Mobile performance marketers who work with multiple ad partners spend less to acquire users.
A growth marketer who works with five or fewer media sources pays an average of $3.58 per install, according to a report released Wednesday by mobile marketing analytics company Singular. But upping the number of media sources from five to six or more actually lowers the CPI to around $2.24.
In other words, when marketers scale their ad network partnerships, they get 60% more conversions and spend 37% less than marketers who are more conservative with their UA strategies.
“In marketing as in all else, reward comes only with risk,” said John Koetsier, Singular’s VP of insights. “It’s easy to limit media sources, but the best mobile marketers use dozens and sometimes even hundreds of ad partners to find the best conversions at the lowest prices.”
With the rise of ad mediation networks that optimize for serving impressions to the highest bids and the shift toward unified auctions, it’s no longer necessary to use multiple SDKs for inventory access, but it’s still really important for apps to diversify channel coverage. Novice advertisers that saturate a single channel “will [just] end up bidding against themselves,” said Eric Seufert, head of platform at San Francisco-based game developer N3twork.

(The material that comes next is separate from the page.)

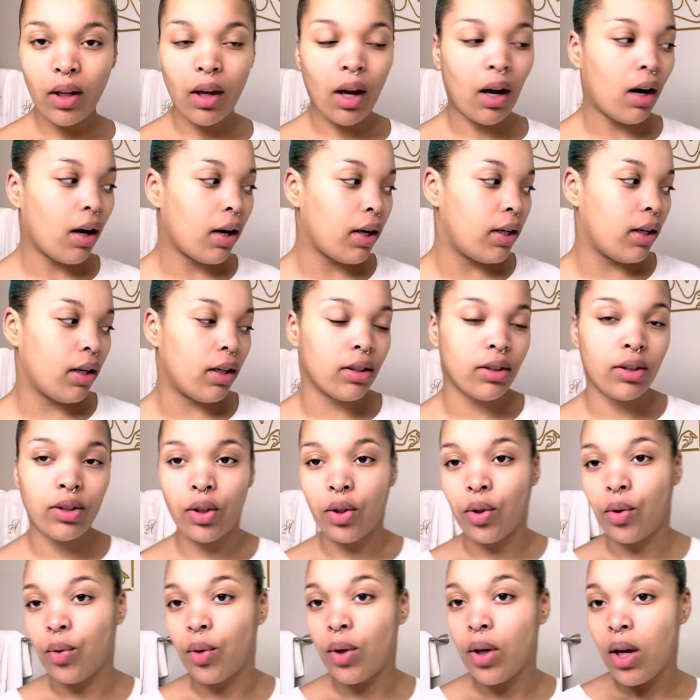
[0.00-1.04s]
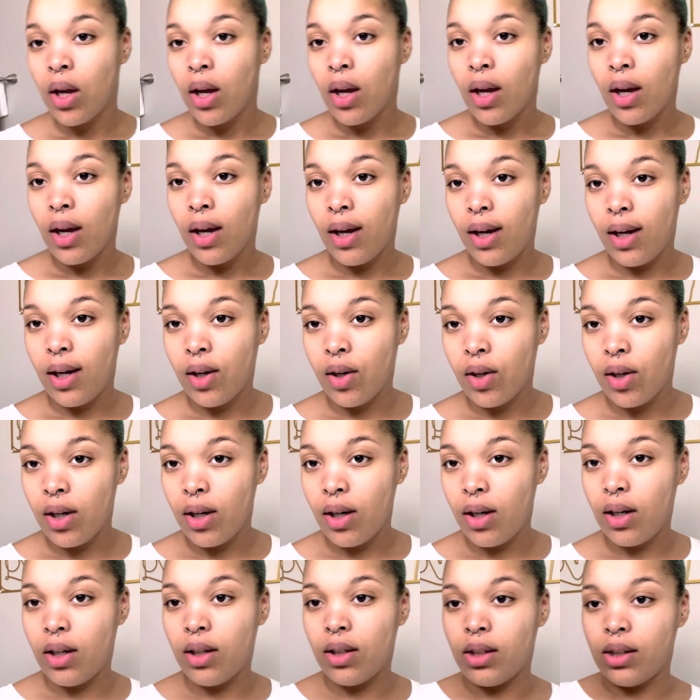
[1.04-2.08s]
All right, y'all. So here
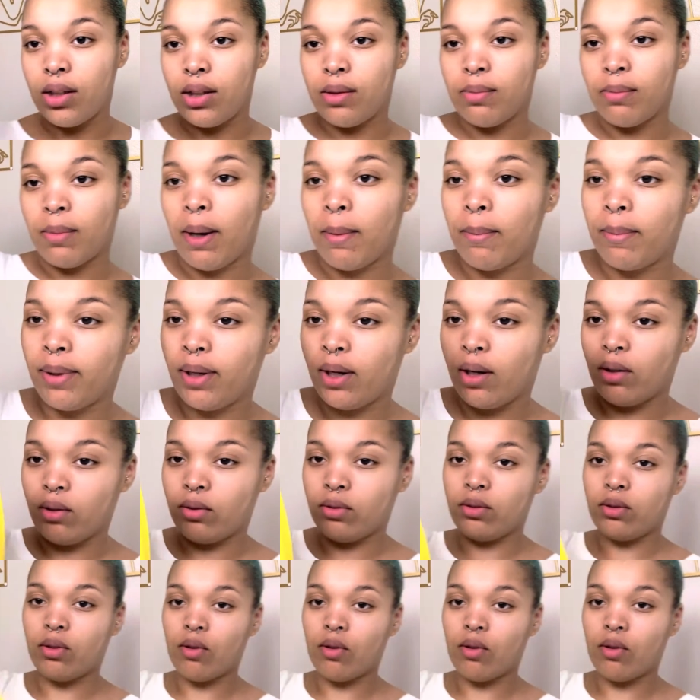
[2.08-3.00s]
is my big old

But just adding partners isn’t going to work voodoo magic on an advertiser’s cost per install. Performance marketers need to constantly test their vendors to juice efficiency – and that’s a heavy lift, said Alex Keisner, global director of programmatic and performance specialists at Twitter.

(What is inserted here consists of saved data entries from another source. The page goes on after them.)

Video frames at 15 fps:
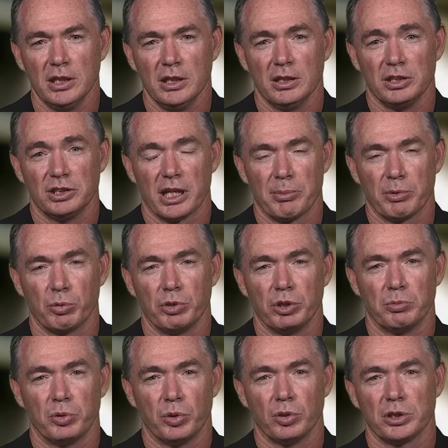he's able to win the
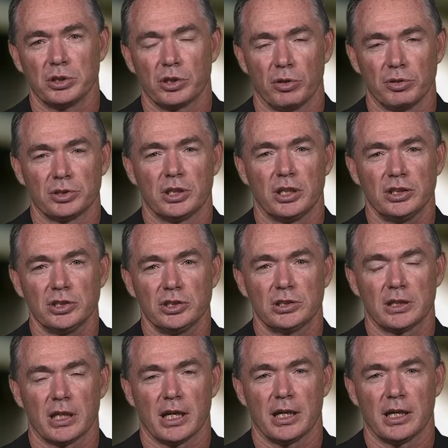ball in contest,
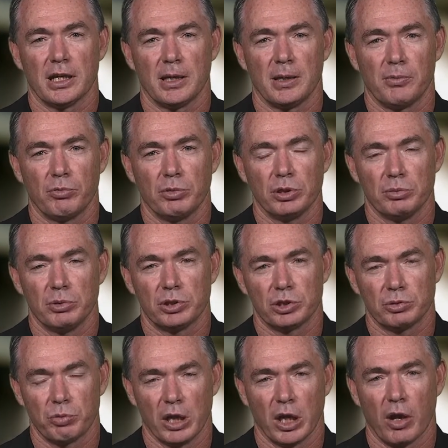uh, we, which
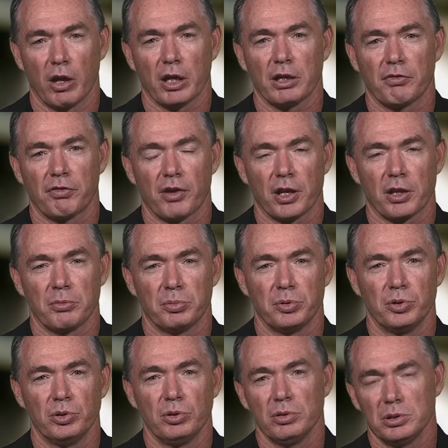we like in front of the
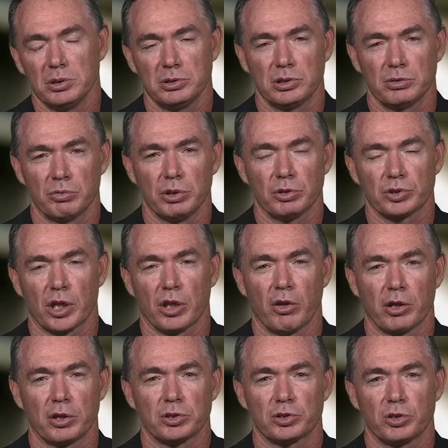ball. we also
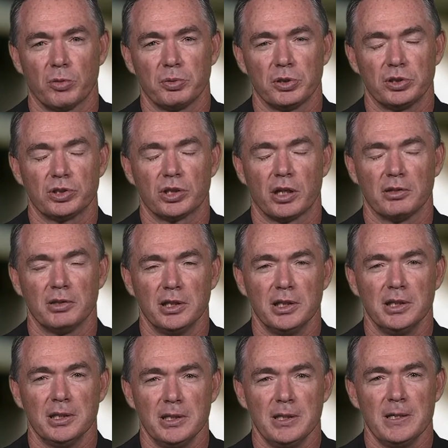like it at stoppage. So
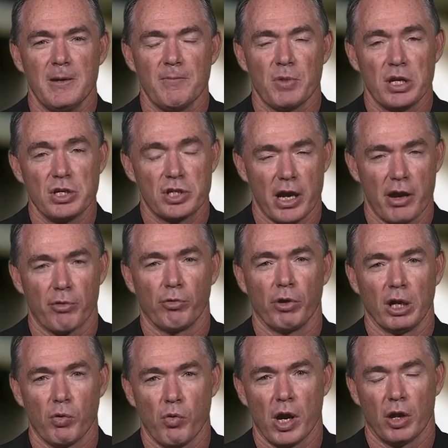he's going
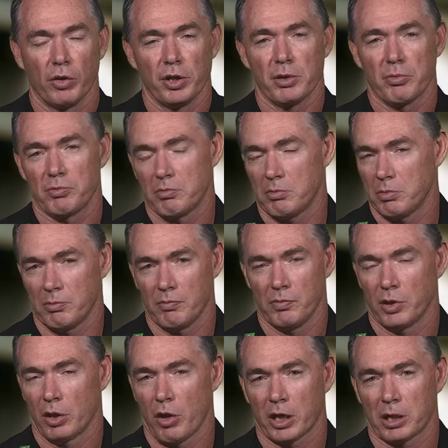really well. That
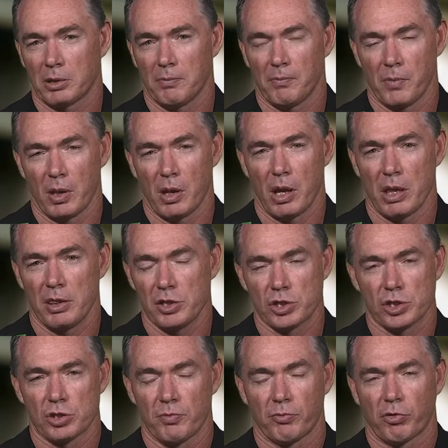like this
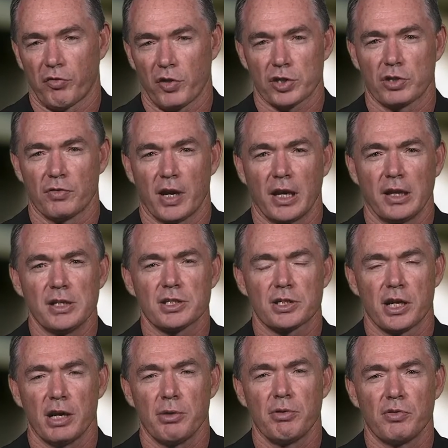is a reflection of our list
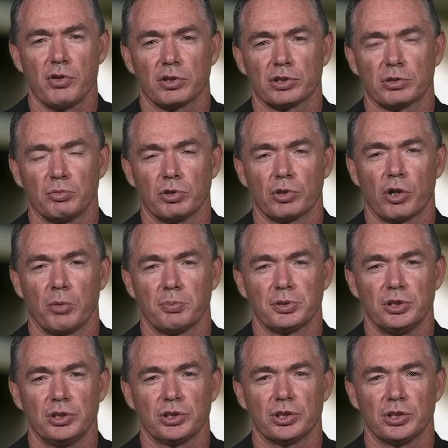now. We've got some real
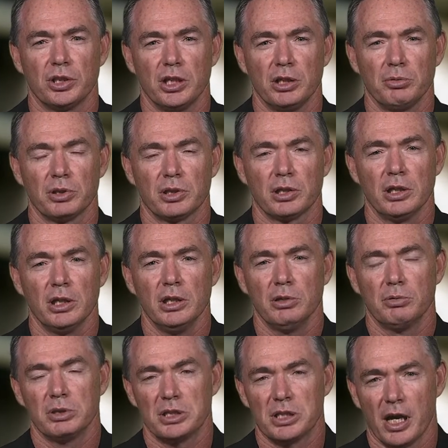competition there with
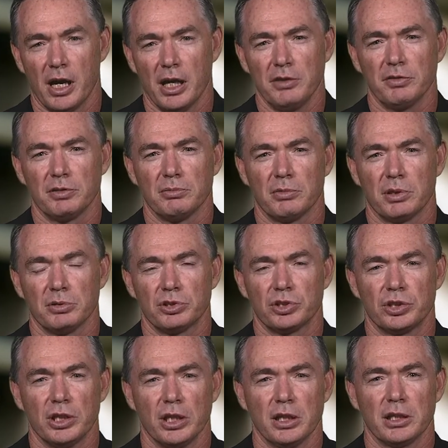with Dave and, and
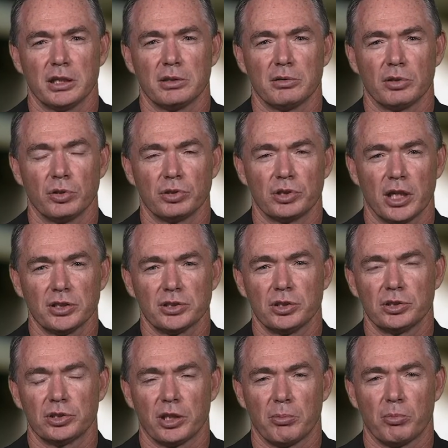Steely and Luke Dunstan,
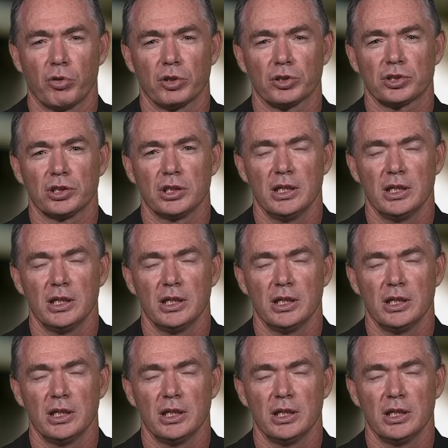Seb Ross,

“Testing is definitely a pain point, and it always will be,” he said. “It’s up the platforms to make themselves as easy to use as possible so marketers with limited bandwidth can use them to grow their business. It’s got to be worth the return on effort for the marketer.”

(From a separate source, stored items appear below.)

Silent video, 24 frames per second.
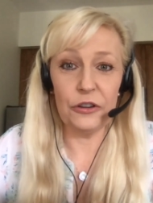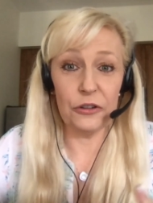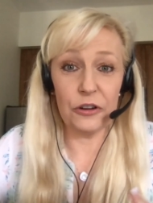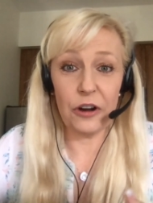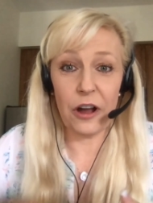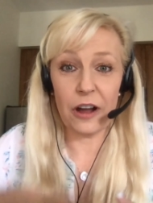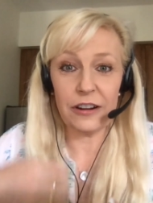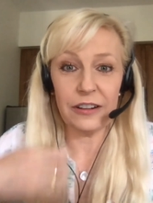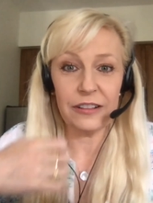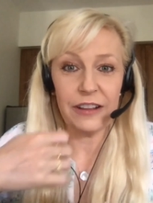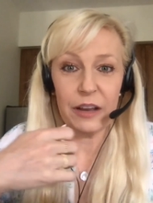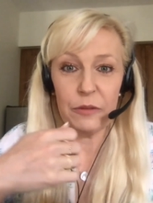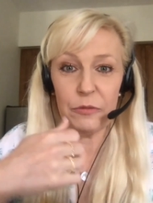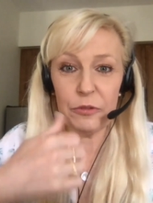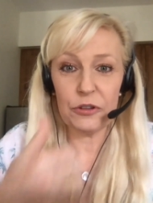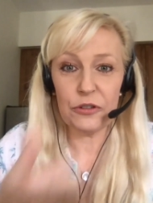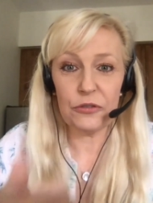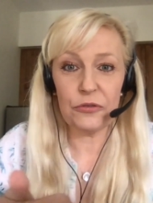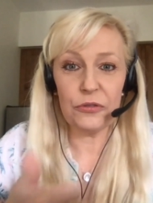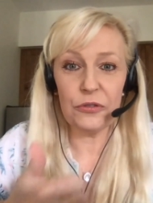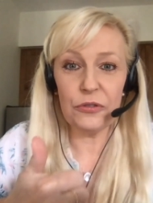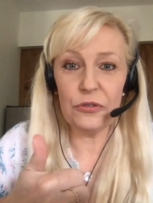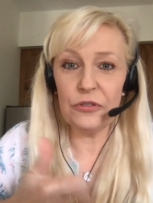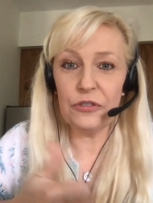you're not aligned
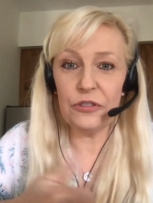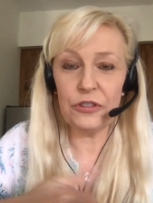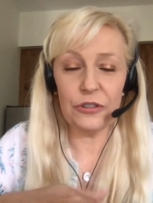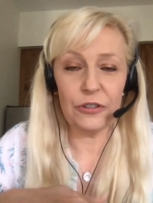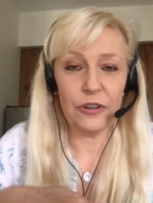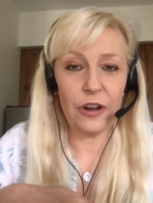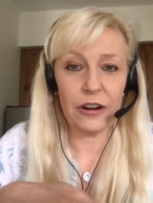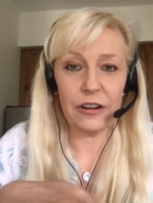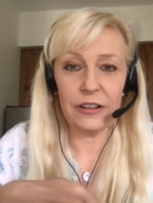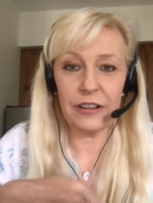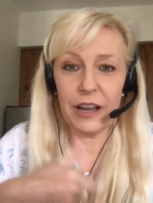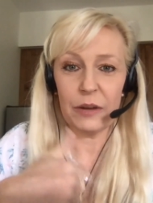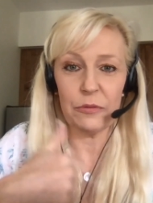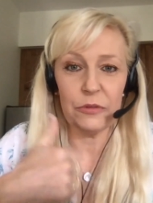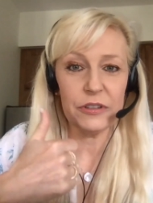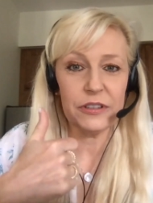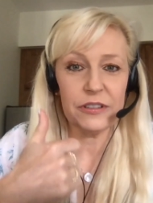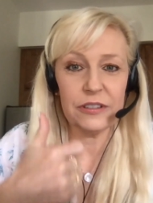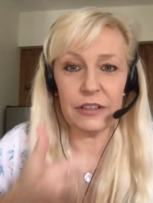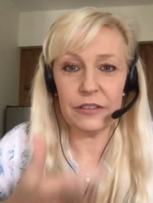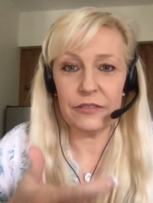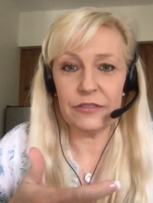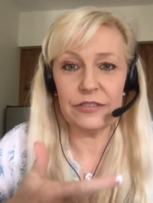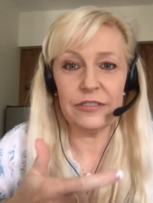with truth. You're not aligned
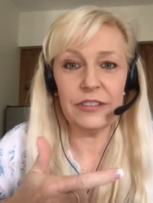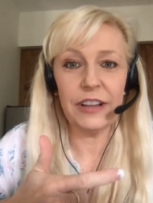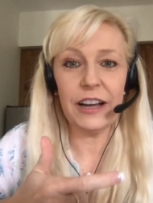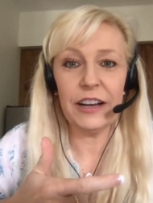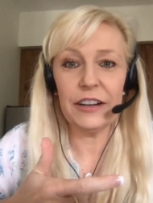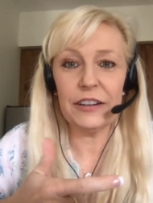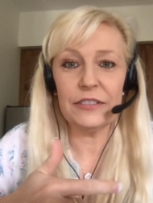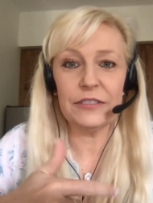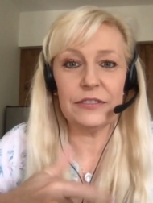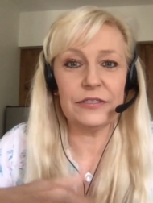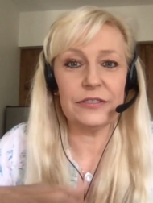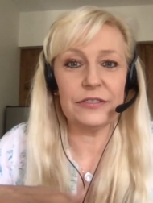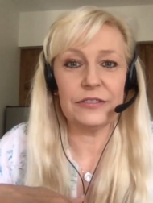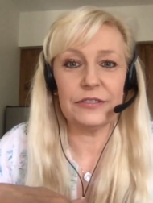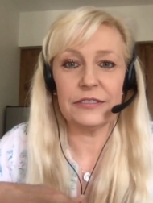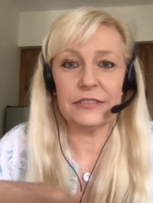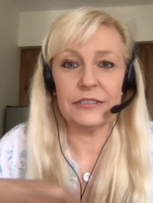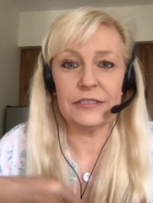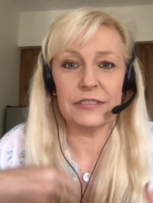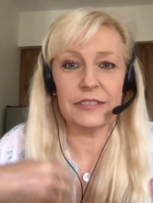with self-love.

The trick for marketers is to be judicious about what’s being tested and how. It’s easy to “get distracted by all of the knobs and dials at your disposal,” Keisner said, but optimization only makes sense after there are best practices in place. Take big swings before incremental tweaks and don’t “overengineer things,” he said.
“Leave the more nuanced, minor optimizations for later,” Keisner said. “Even the most sophisticated marketers can only test so many variables, so test the big ones first.”
Twitter, for example, used to advise advertisers to set up as many campaigns as possible – 200 or 300 in some cases – to try and figure out which specific segments to target. “But we’ve found over time that advertisers perform better when they take a top-down approach and instead ask something like, ‘What are the big things I want to learn?’” Keisner said.
Having established a baseline for testing partners and tactics, though, the best performance-focused marketers are open to experimentation, comfortable with failure and always ready to lather, rinse, repeat.
N3twork, for instance, uses an in-house tool called Draper that automates the production of video creative. N3twork creates 50 different videos a week, runs tests on each and every one and then puts a ton of budget behind the best-performing ones.
“If we don’t rotate creative aggressively, we’ll end up showing the same ads over and over again to our target audience,” Seufert said. “A lot of other companies that make games like ours face the same problem.”
Most marketers aren’t on that level with their creative yet, though. They spend a ton of time testing their ad network partners but underuse creative as a performance lever, despite the fact that good creative can drive results. The quality of creative is responsible for almost half (49%) of a brand’s sales lift, according to Nielsen, and 75% of brand impression, per Ipsos.
“Performance marketers are so data-driven and focused on driving action that creative can get overlooked,” Keisner said, “but it’s something that needs to be tested and considered, just as much as anything else.”